Josie sits down. Lizzie huffs, but then does the same.
"We wanted to talk to you girls today because we think you are finally old enough to learn the truth," I start.
"The truth about what?" Josie speaks for the first time.
"That," I look into their eyes "I'm not biologically your mother."
~~klaroline is the best~~
"So you mean to tell me that we were transferred into after our biologically mother was stabbed to death by her psychotic twin brother at her and dad's wedding?" Lizzie asks, incredulous.
"Yes," Ric simply says.
"Did you even actually want us?" Josie asks me.
"Of course I wanted you. When Valerie told me that I was pregnant, I was in disbelief. I'm a vampire, so it's impossible to have children unless you're Hope's dad. But I knew that if it was true, I wanted to do it for your dad because he deserved it. Throughout my pregnancy I tried not to get attached to you and thought of you as not my children, but as a responsibility. I told your dad over and over that I would not be there to help after you were born.
"But then I went to all the prenatal classes, read all the books, did all the preparations, helped pick out your stuff. I knew I was growing close to you, I just didn't want to admit it. Then you were born and Lizzie was named after my mom who died of brain cancer the year before. I cried when he told me that. I still pretended that I didn't want to be your mom, and your dad only saw Jo as your mom. Your dad decided to move away as soon as you were born and I went with him because the nursemaids at the hospital were incompetent."
"So you moved away with us and became our mom?" Josie asks, giving the same smile to me that I gave to Ric earlier.

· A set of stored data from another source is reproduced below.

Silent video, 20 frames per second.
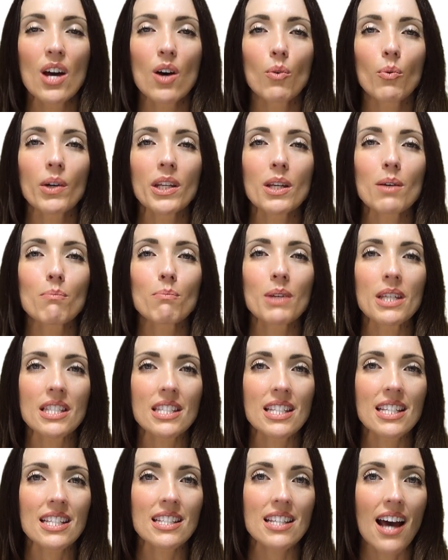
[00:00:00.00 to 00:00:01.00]
When a
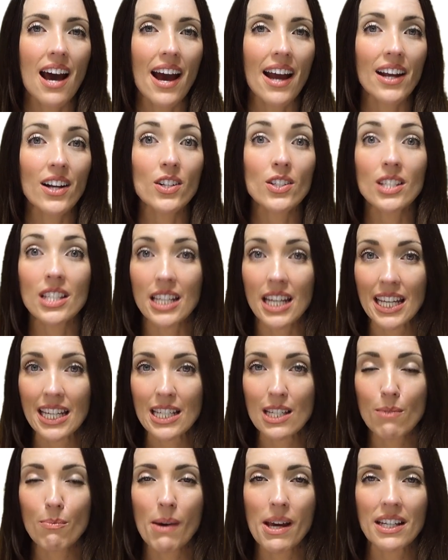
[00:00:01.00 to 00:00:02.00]
business hires an
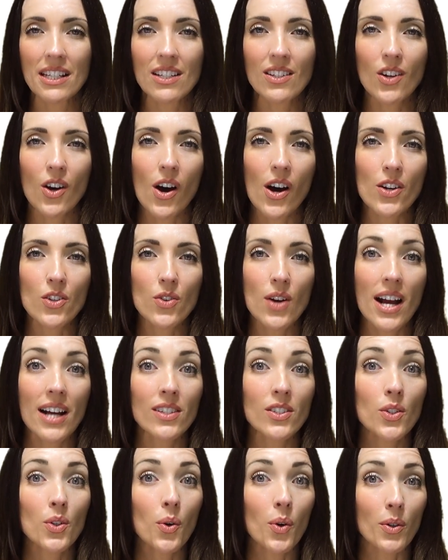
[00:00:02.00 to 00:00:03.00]
independent
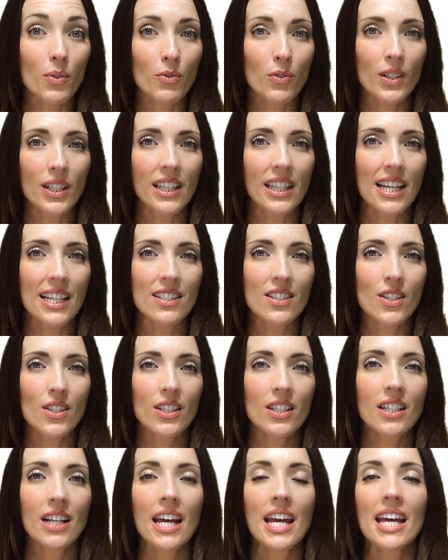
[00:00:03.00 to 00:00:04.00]
contractor or
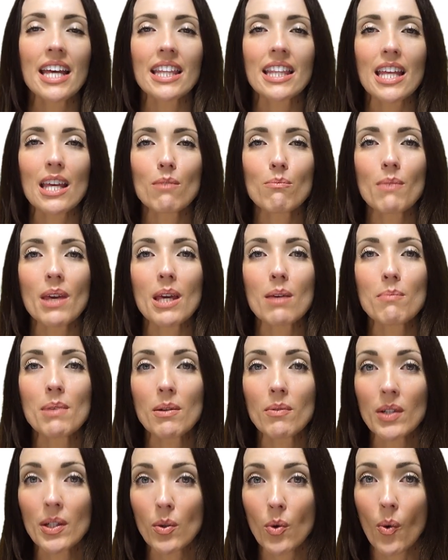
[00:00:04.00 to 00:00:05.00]
freelancer, they may
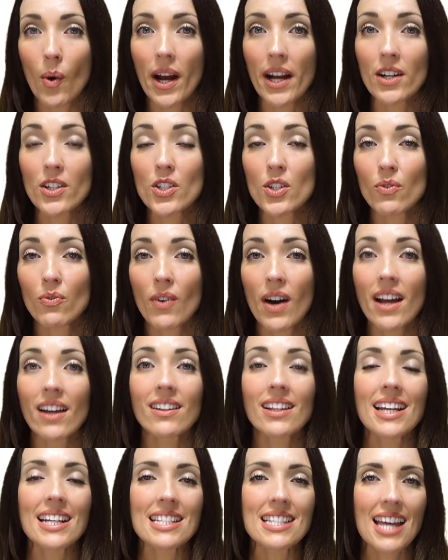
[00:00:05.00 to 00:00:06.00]
be required to
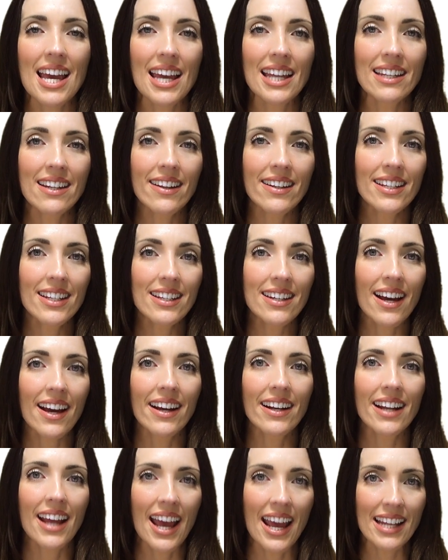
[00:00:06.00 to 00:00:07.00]
file a
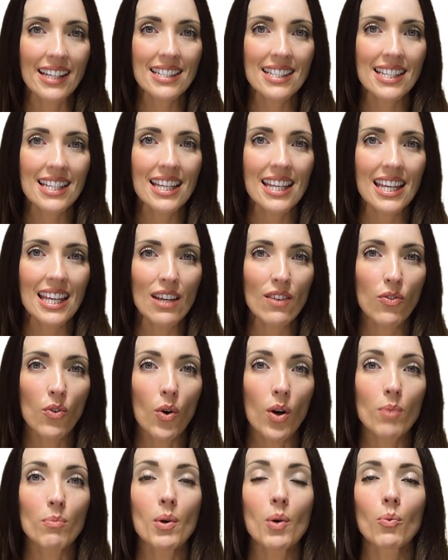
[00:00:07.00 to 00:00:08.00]
1099 NCE
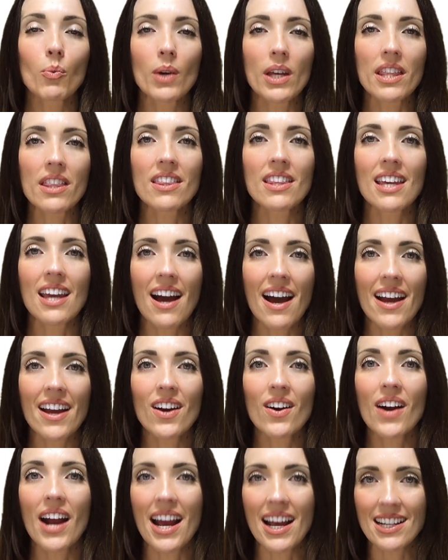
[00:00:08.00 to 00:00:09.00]
form with the
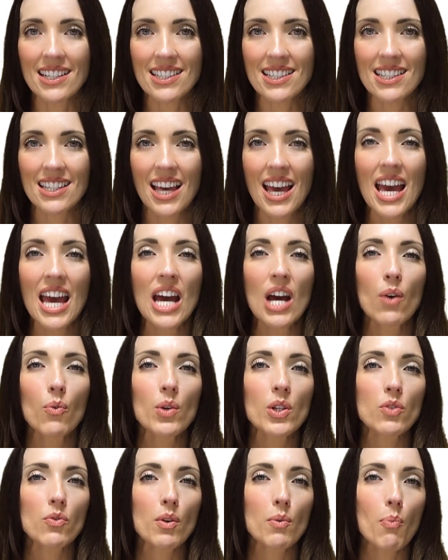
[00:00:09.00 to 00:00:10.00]
IRS,
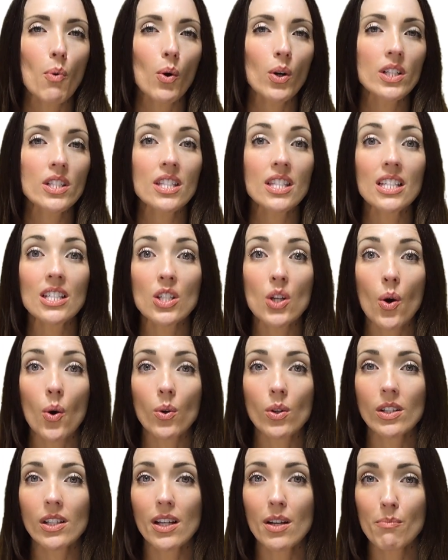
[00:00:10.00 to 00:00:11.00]
which reports the
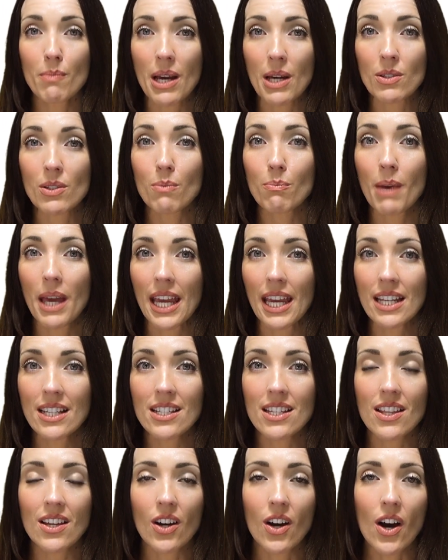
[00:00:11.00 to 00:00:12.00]
total amount paid
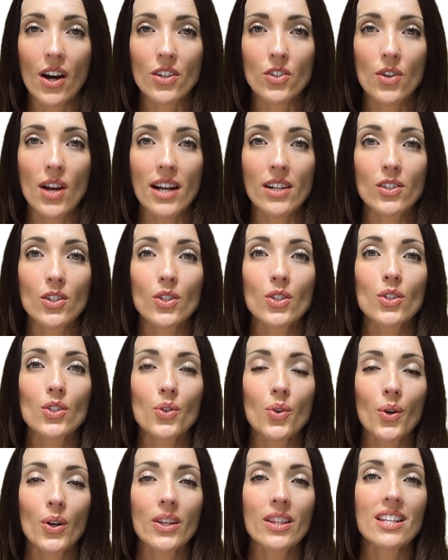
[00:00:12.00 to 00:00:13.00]
to the contractor
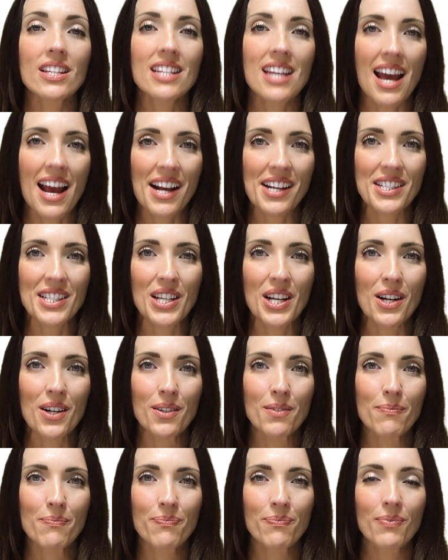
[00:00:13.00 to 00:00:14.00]
during the tax year.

"Yes. But it was actually Hope's dad that made me realize that even though you weren't biologically mine, I could still love you."
"What?" Three confused voices exclaim.
"Hope's dad has always had a thing for me, but that's a story for another day. Anyway, one day while we were travelling to Texas we stopped at a diner. Lizzie started crying so your dad took her outside. I was still dating Stefan so I decided to call him because he was in New Orleans. As the phone picked up Josie started crying and it was Klaus who answered. He actually gave me advice that got Josie to stop crying. He told me that it was okay to love what I can not explain. Josie was asleep on my chest and I looked down at her and knew. I knew that I didn't want to miss any parts of your life, that I wanted to be your mom," I say, smiling at them.
"I didn't know that," Ric says.
"No because I never told you. I know how much you hate Klaus," I look at him.
"So that's when you actually became our mom," Lizzie says, looking to me for confirmation.
"That's when I knew that I wanted to be your mom. It only officially happened when you were six months old. I had just finished feeding Lizzie and needed to burp her. I asked your dad to pass me a cloth and he said 'there you go mom'. We never really discussed it, but from that day on I have actually been your mom," I finally finish.
For once in their lives the twins are quiet. Josie just sits there and Lizzie stares into her lap.
"Is it okay if I go to my room? I need some time to process this information," Josie asks.
"Of course," Ric puts a hand on her shoulder "Whatever you need."
"Thank you," Josie excuses herself from the room.
The room goes quiet again. Minutes pass by but none of us makes a sound.
Finally Lizzie looks up from her lap. I can see a few gentle tears rolling down her face. Silently she crosses the room and comes over to me. She wraps her arms around me and buries her head in my chest. Then she begins to actually cry.
"Shhh, it's okay," I comfort her as I run a hand through her hair.
After about 10 minutes she stops crying and look at me.
"You're still my mom no matter what. I love you even more now because you didn't have to love us and become our mom," She tells me as I begin to cry too.
"Oh honey, how could I not love you?" I hug her tighter to me.
Eventually Ric leaves and gives us some space. Josie comes back to the room and finds us hugging and crying. I open my arms in an invitation for her to join. She joins us and there we stayed for hours. A mother and her two daughters locked in an embrace.